TASK ITEM —
Can you copy out the data exactly? Leave the images out.

Start of MATERIAL TO PROCESS

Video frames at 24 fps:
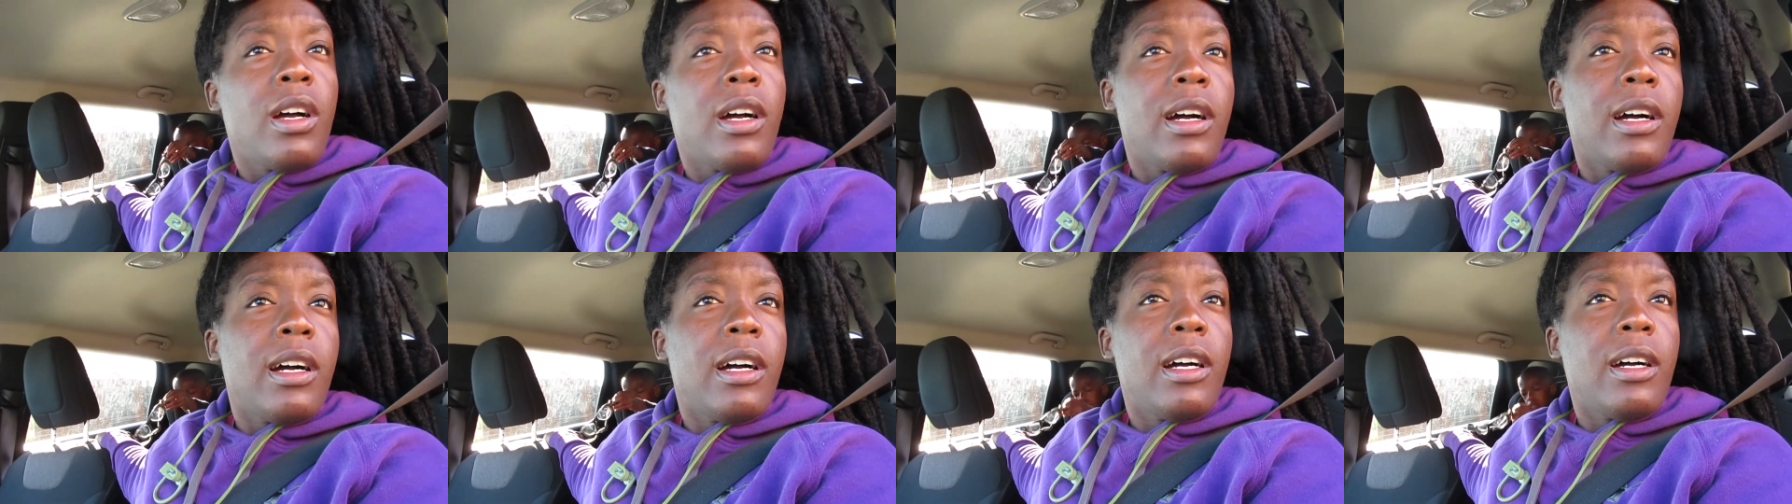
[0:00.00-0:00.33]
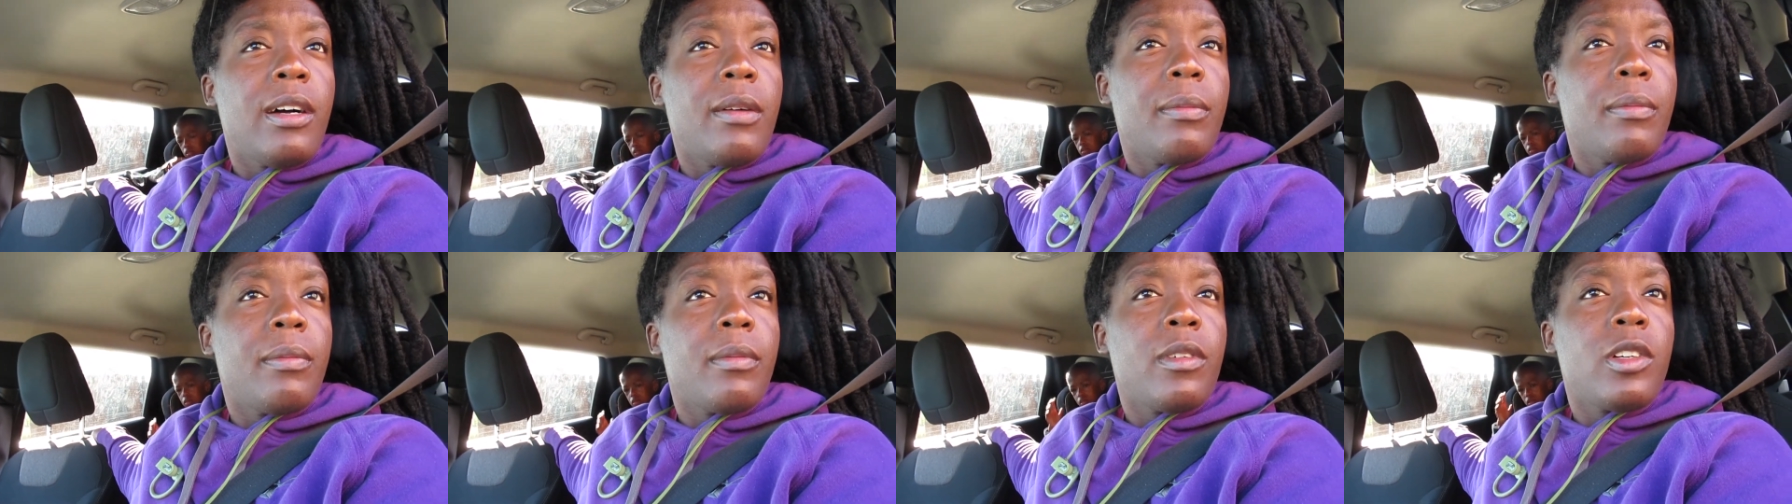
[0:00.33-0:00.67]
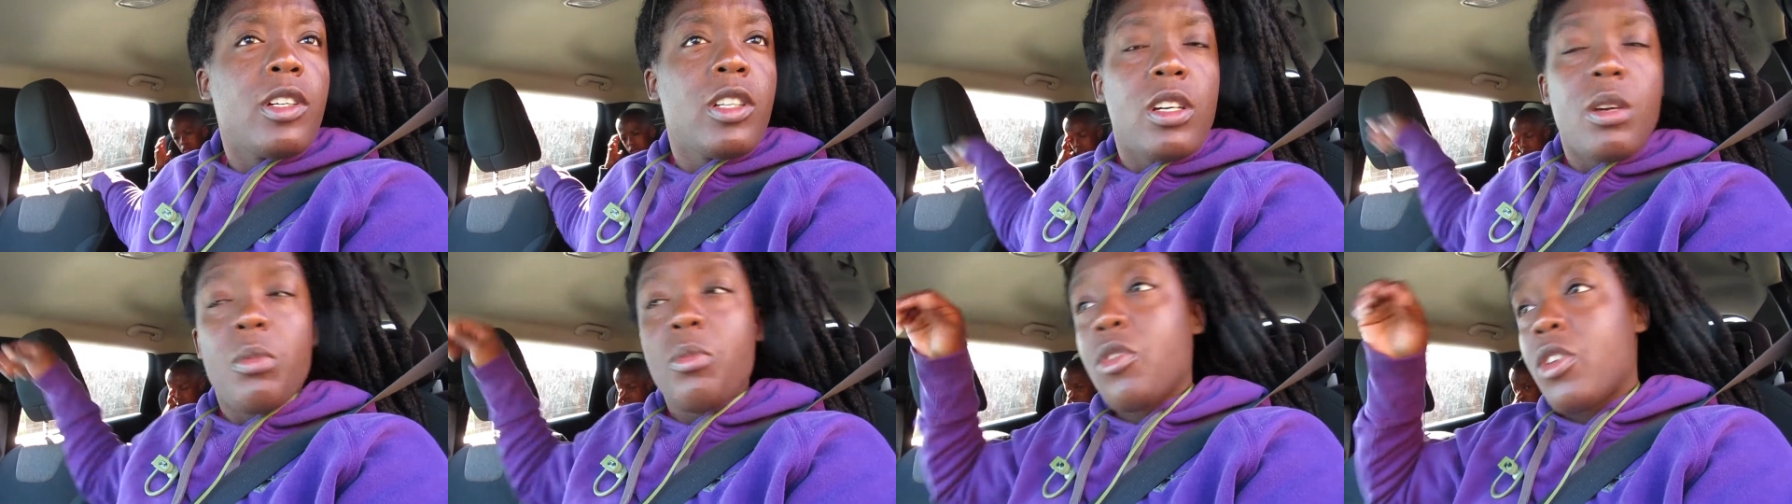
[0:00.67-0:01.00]
Um,
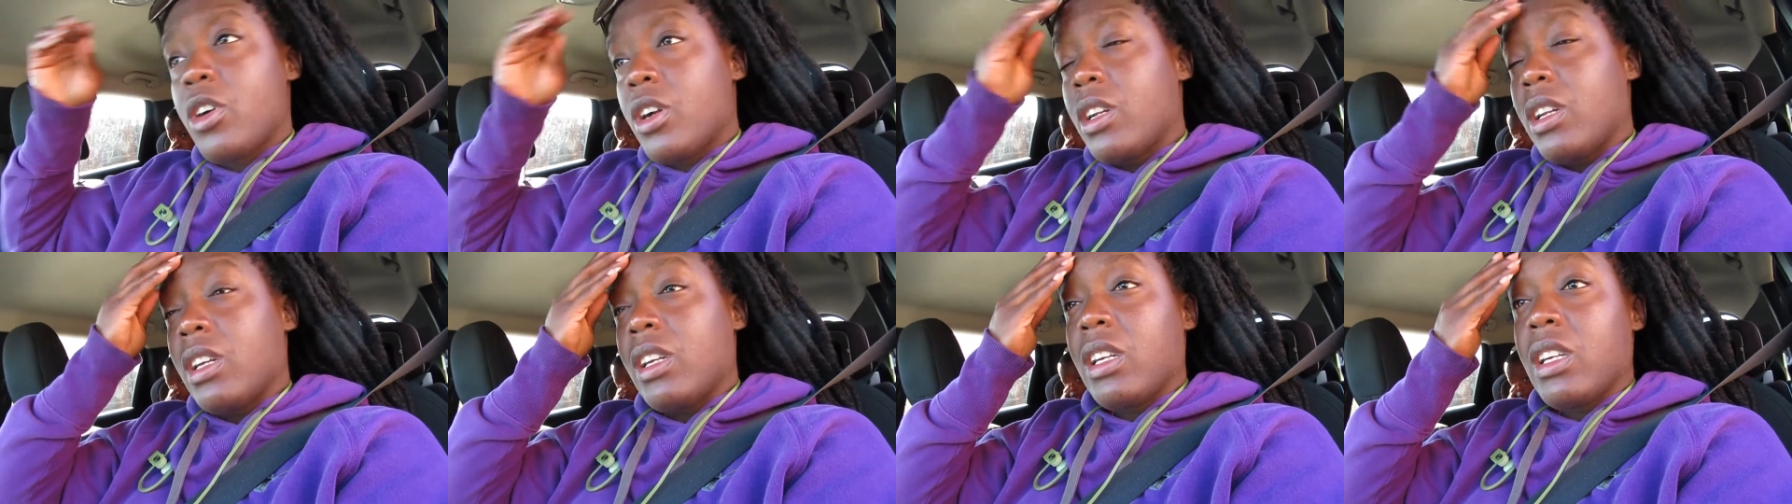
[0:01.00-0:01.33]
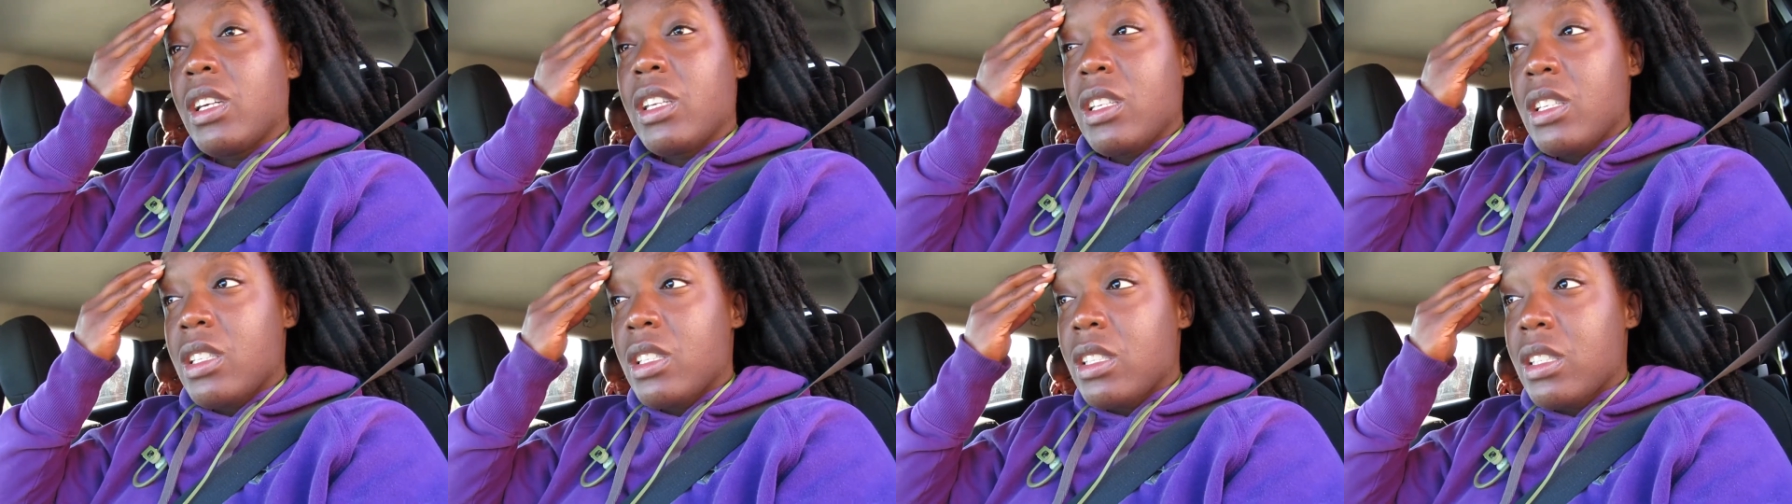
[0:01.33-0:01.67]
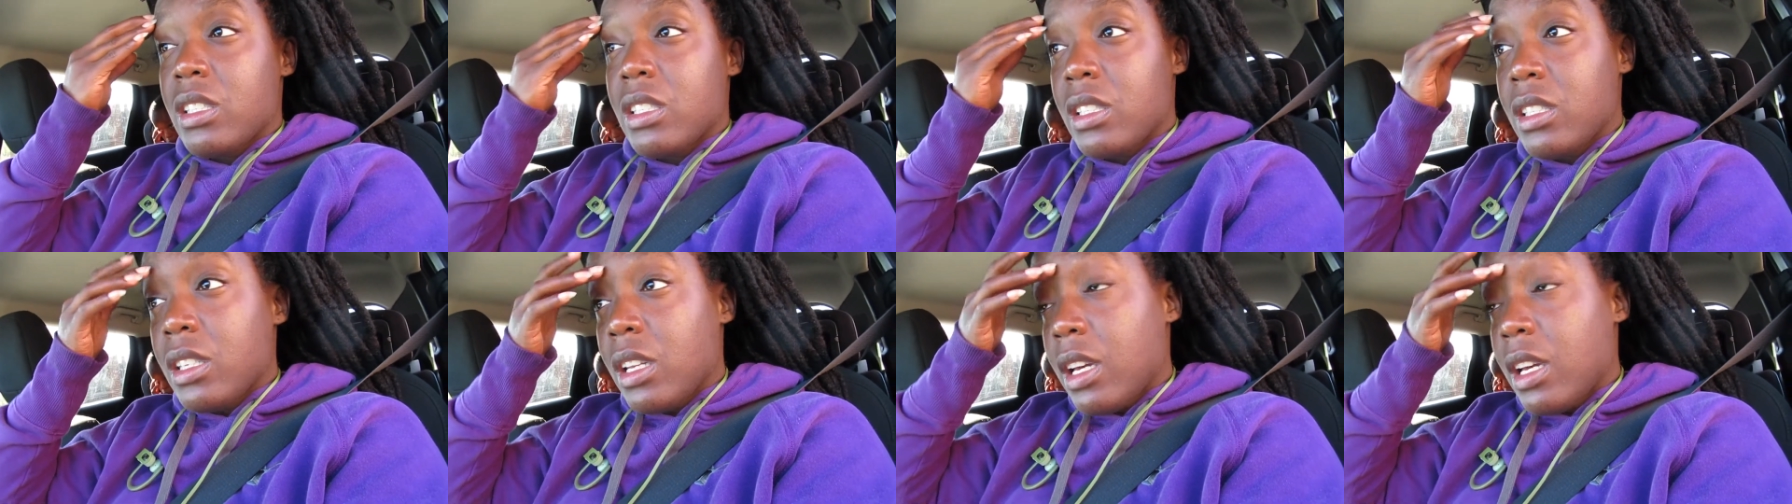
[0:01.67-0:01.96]
good morning. It is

End of MATERIAL TO PROCESS

THE ANSWER —
Video frames at 24 fps:
[0:00.00-0:00.33]
[0:00.33-0:00.67]
[0:00.67-0:01.00]
Um,
[0:01.00-0:01.33]
[0:01.33-0:01.67]
[0:01.67-0:01.96]
good morning. It is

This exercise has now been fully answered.